La chef de file du PUD, Arlene Foster, au soir des résulats de l’élection législative du 8 juin. | NIALL CARSON / AP

Ils sont les « faiseurs de roi », selon la BBC. Ou plutôt de reine. Theresa May a réussi, vendredi 9 juin, à conclure un accord avec le Parti unioniste démocrate (PUD), qui lui a permis d’obtenir une majorité suffisante pour former un gouvernement.

La première ministre a obtenu de la reine l’autorisation en ce sens. Dans une brève allocution, Theresa May a assuré que son nouveau gouvernement « mènera à bien le Brexit », avant de lancer devant la presse « Et maintenant, au travail ! ».

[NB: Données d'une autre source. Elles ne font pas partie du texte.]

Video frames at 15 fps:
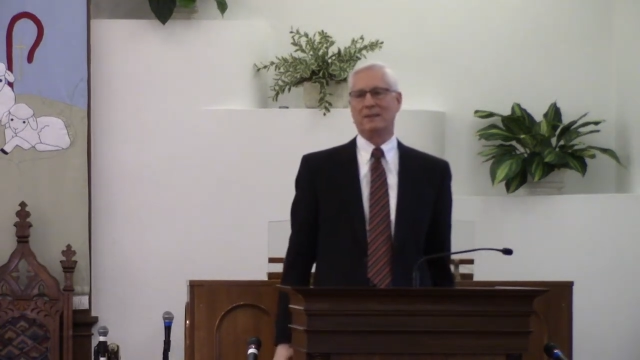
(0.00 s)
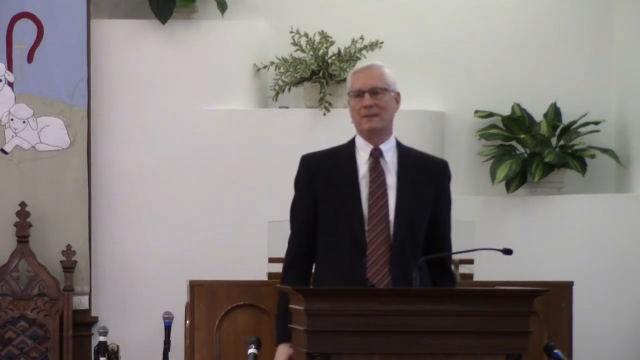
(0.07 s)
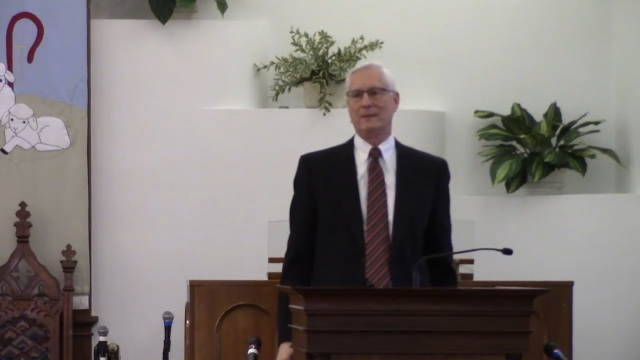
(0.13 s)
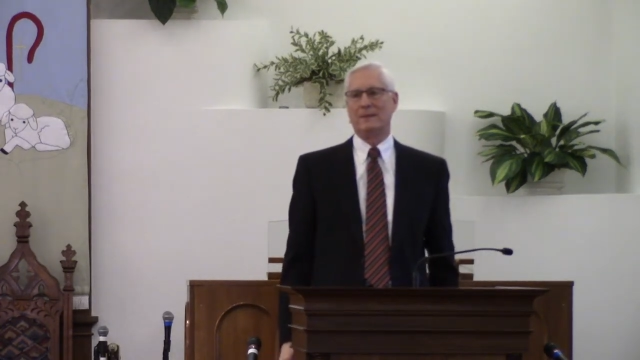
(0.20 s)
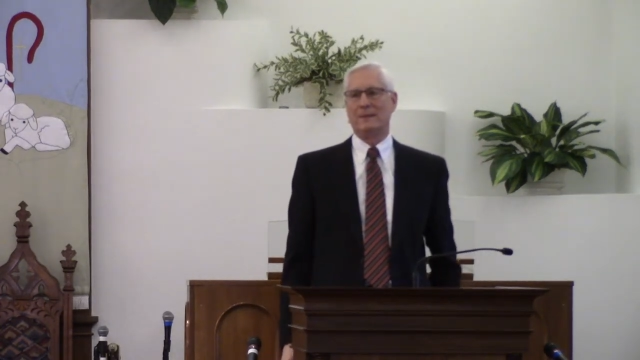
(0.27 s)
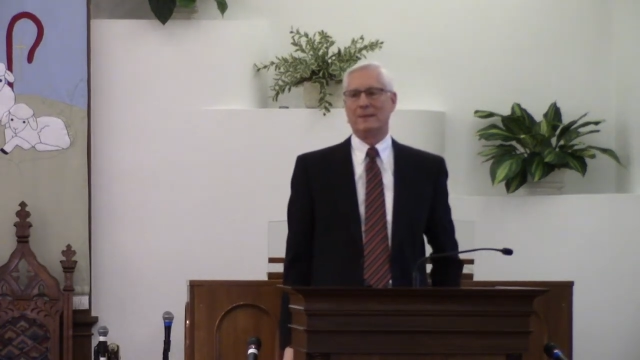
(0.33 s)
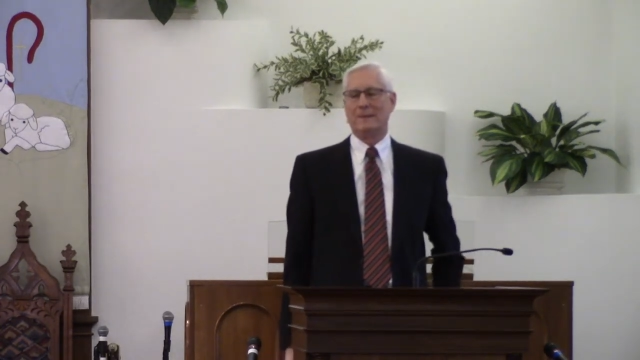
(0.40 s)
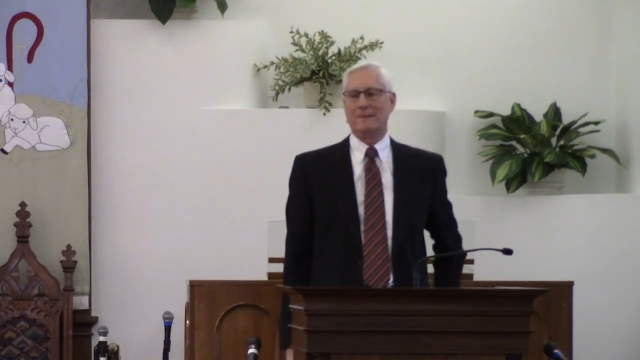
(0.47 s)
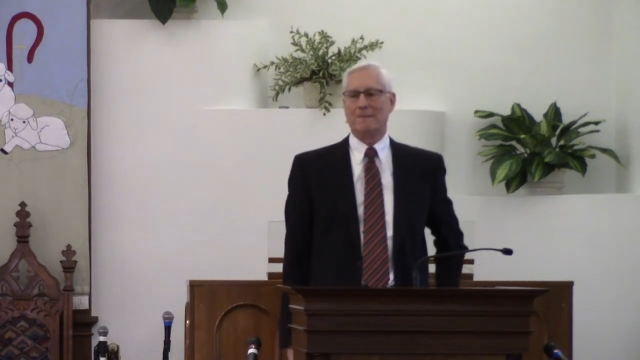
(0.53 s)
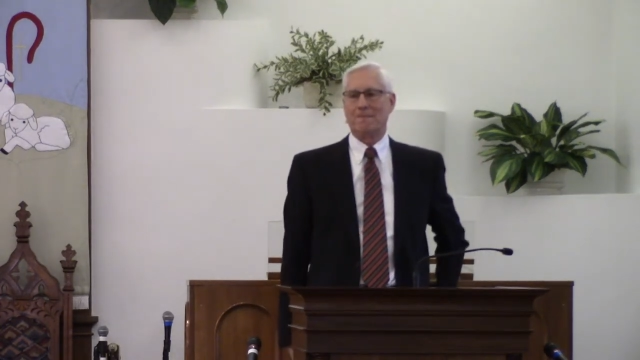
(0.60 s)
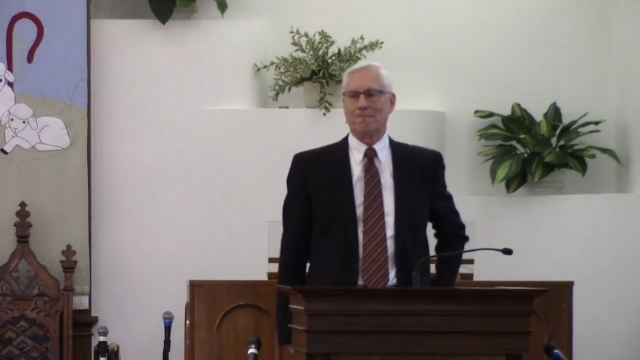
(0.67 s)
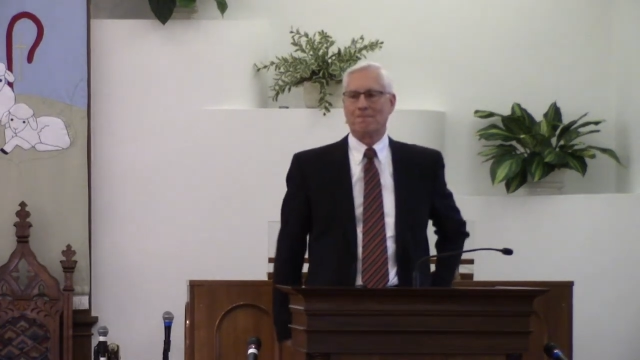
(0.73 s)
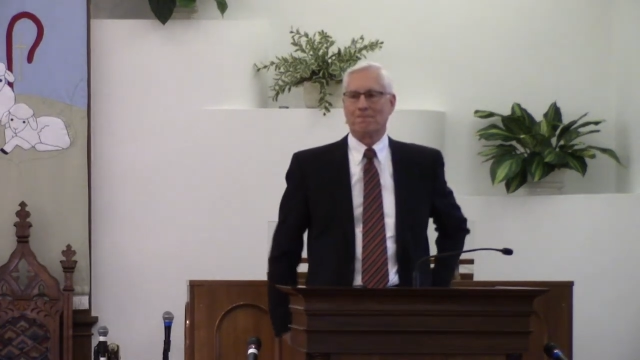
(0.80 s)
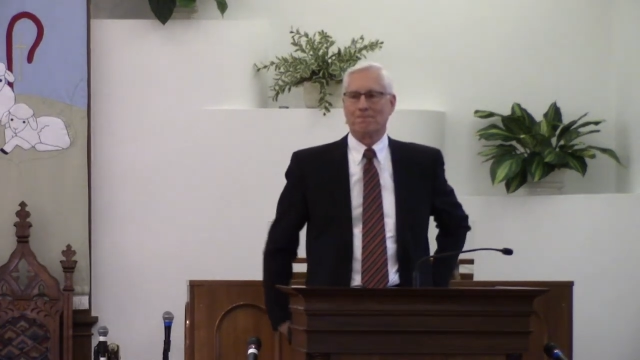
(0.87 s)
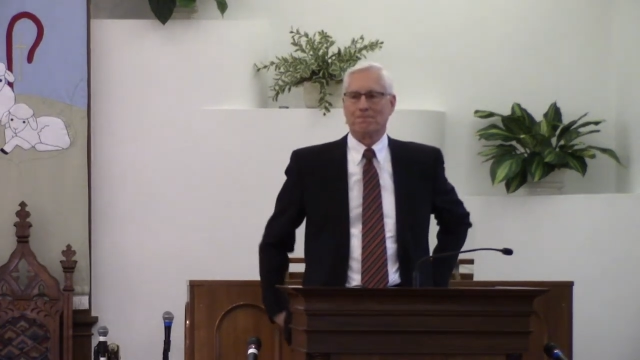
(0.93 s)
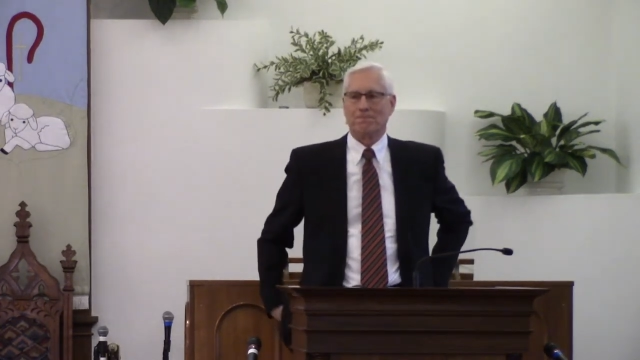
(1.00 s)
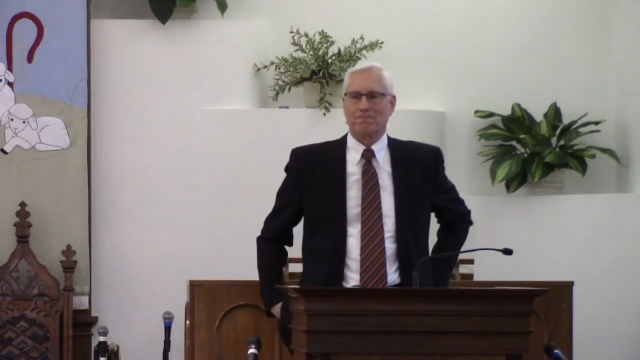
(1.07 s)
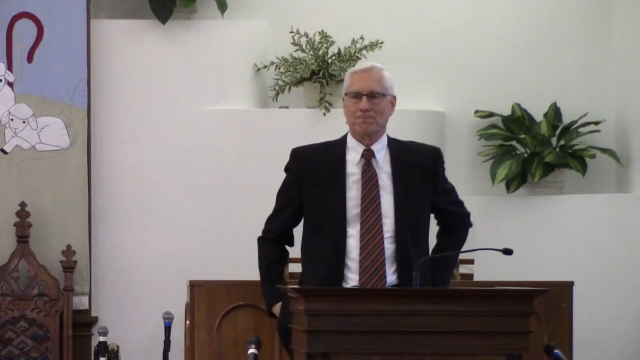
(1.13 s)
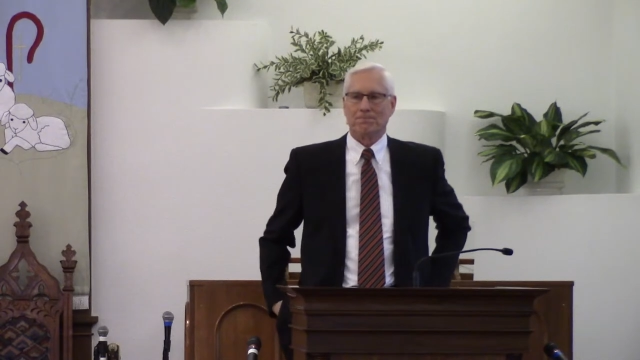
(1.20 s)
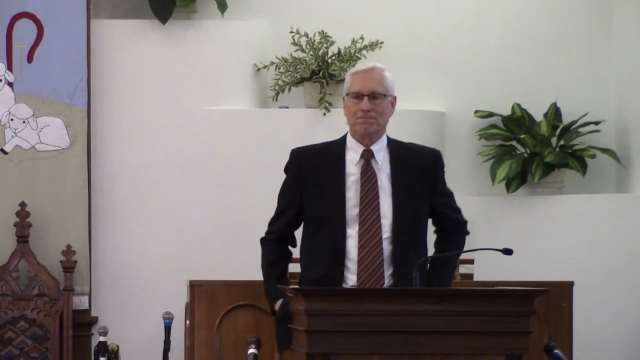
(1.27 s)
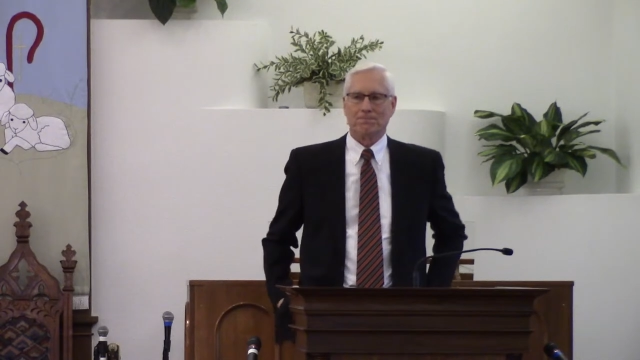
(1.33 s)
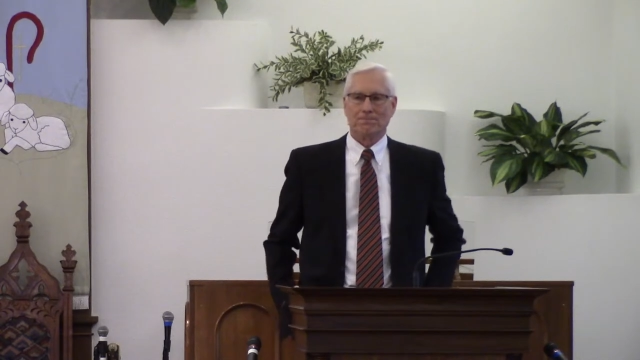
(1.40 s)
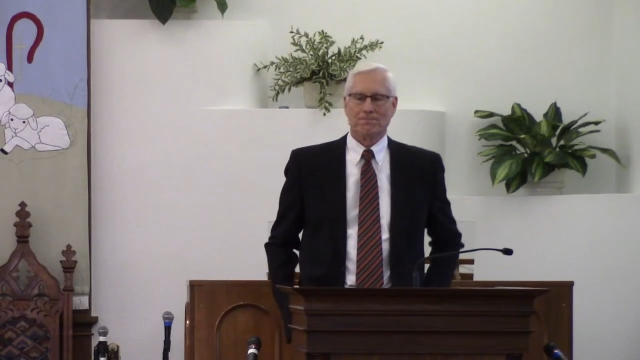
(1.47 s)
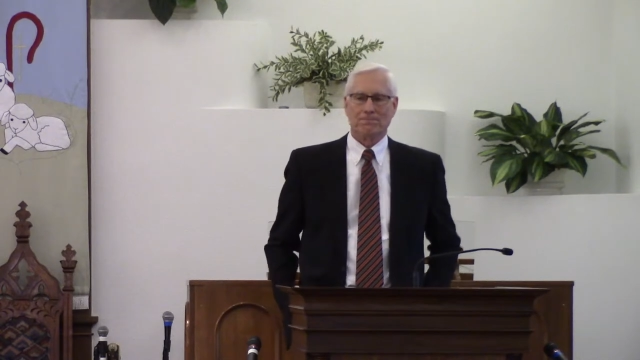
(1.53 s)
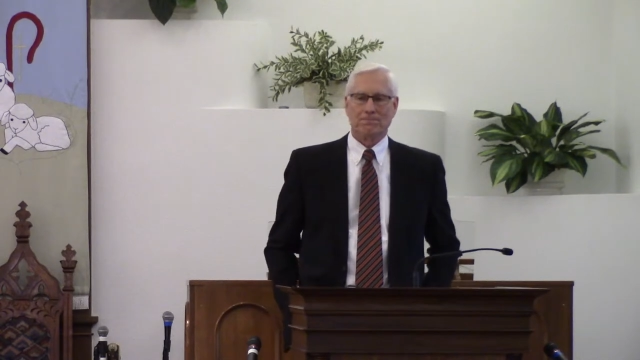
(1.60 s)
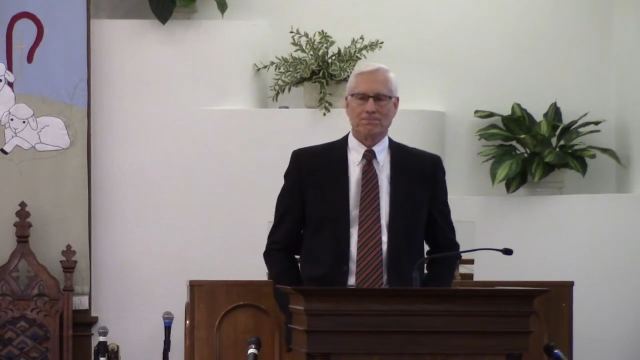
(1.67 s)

[no speech]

Cet accord est le fruit d’intenses négociations nocturnes avec ce petit parti nord-irlandais, qui a obtenu dix sièges jeudi, soit deux de plus qu’au scrutin précédent. Des sources au sein du PUD, citées par le Guardian, expliquent que leur décision s’explique par la « consternation » à l’idée que Jeremy Corbyn, dont les liens historiques avec l’ennemi du PUD, le Sinn Féin, sont connus de longue date, puisse prendre la tête du pays :

« Aussi longtemps que le Parti travailliste acceptera d’être mené par une pom-pom girl de l’IRA [armée républicaine irlandaise, groupe armé opposé à la présence britannique en Irlande du Nord], il s’interdira lui-même d’entrer à Downing Street. »

« Plus d’influence » sur le Brexit

On ignore encore les contours de cet accord avec les tories, qui est toutefois présenté par la presse britannique comme un « contrat de soutien plutôt qu’une coalition formelle ». Mais il est sûr que le parti nord-irlandais signe là un bon coup politique. S’il est peu probable que des membres du PUD participent au gouvernement de Theresa May, le Parti unioniste démocrate devrait voir, en échange de son soutien lors des votes de confiance ou du budget, certaines de ses idées faire du chemin à Westminster.

« Plus de voix. Plus de sièges. Plus d’influence. Plus pour l’Irlande du Nord ». L’affiche de campagne du parti s’est révélée pertinente. Parmi les batailles menées par le PUD, la promesse qu’il n’y aurait pas de statut spécial pour l’Irlande du Nord dans les négociations sur le Brexit devrait être entendue favorablement par Theresa May.

Nigel Dodds, élu du PUD dans la circonscription de Belfast nord, a rappelé vendredi que le combat de son parti, particulièrement actif pendant la campagne du Brexit, était en effet de « faire en sorte qu’il n’y ait pas un accord séparé qui ferait que l’Irlande du Nord garde un pied dans l’Union européenne ». Une condition, selon le PUD, à ce que « la boîte de Pandore des mouvements indépendantistes de toute sorte » ne soit pas réouverte.

Le DUP s’est ainsi fortement distingué du Sinn Féin, qui demande pour sa part un statut spécial, alors que 56 % des électeurs d’Irlande du Nord ont voté pour rester dans l’Union européenne. Le parti républicain a récolté sept sièges lors du scrutin du 8 juin. La leader du PUD, Arlene Foster, a déclaré qu’elle était « absolument enchantée » de ces résultats.

Attelage faible

Dans son manifeste publié avant les élections, le PUD a lancé d’autres chantiers prioritaires, comprenant notamment une baisse des tarifs des ferrys entre l’Irlande du Nord et la Grande-Bretagne, un soutien accru au secteur touristique dans la région, ou encore le maintien des aides sociales au transport en Irlande du Nord, qui existe depuis les années 1960. Au plan sociétal, le parti est également un opposant de longue date au mariage homosexuel.

Ce n’est pas la première fois que le Parti conservateur dépend d’un parti irlandais pour former une majorité, rappelle vendredi la presse britannique. En 1996, le premier ministre John Major avait dû s’appuyer sur les neuf députés de l’Ulster Unionist Party pour prendre la tête du pays. Un soutien bien marchandé, quelques mois avant le début des négociations intra-irlandaises.

Une situation dont se souvenait peut-être Theresa May, qui a soigné ses relations avec le PUD depuis son arrivée au 10, Downing Street. Mais, malgré cet accord de circonstance, l’attelage reste très faible, rappelle la BBC. Selon les projections, l’addition des sièges des tories et du PUD donnerait une majorité de 329 sièges, soit la majorité absolue (qui est à 326 sièges). Celle-ci resterait toutefois trop serrée pour assurer la « solidité et la stabilité » appelée de ses vœux par Theresa May avant le scrutin.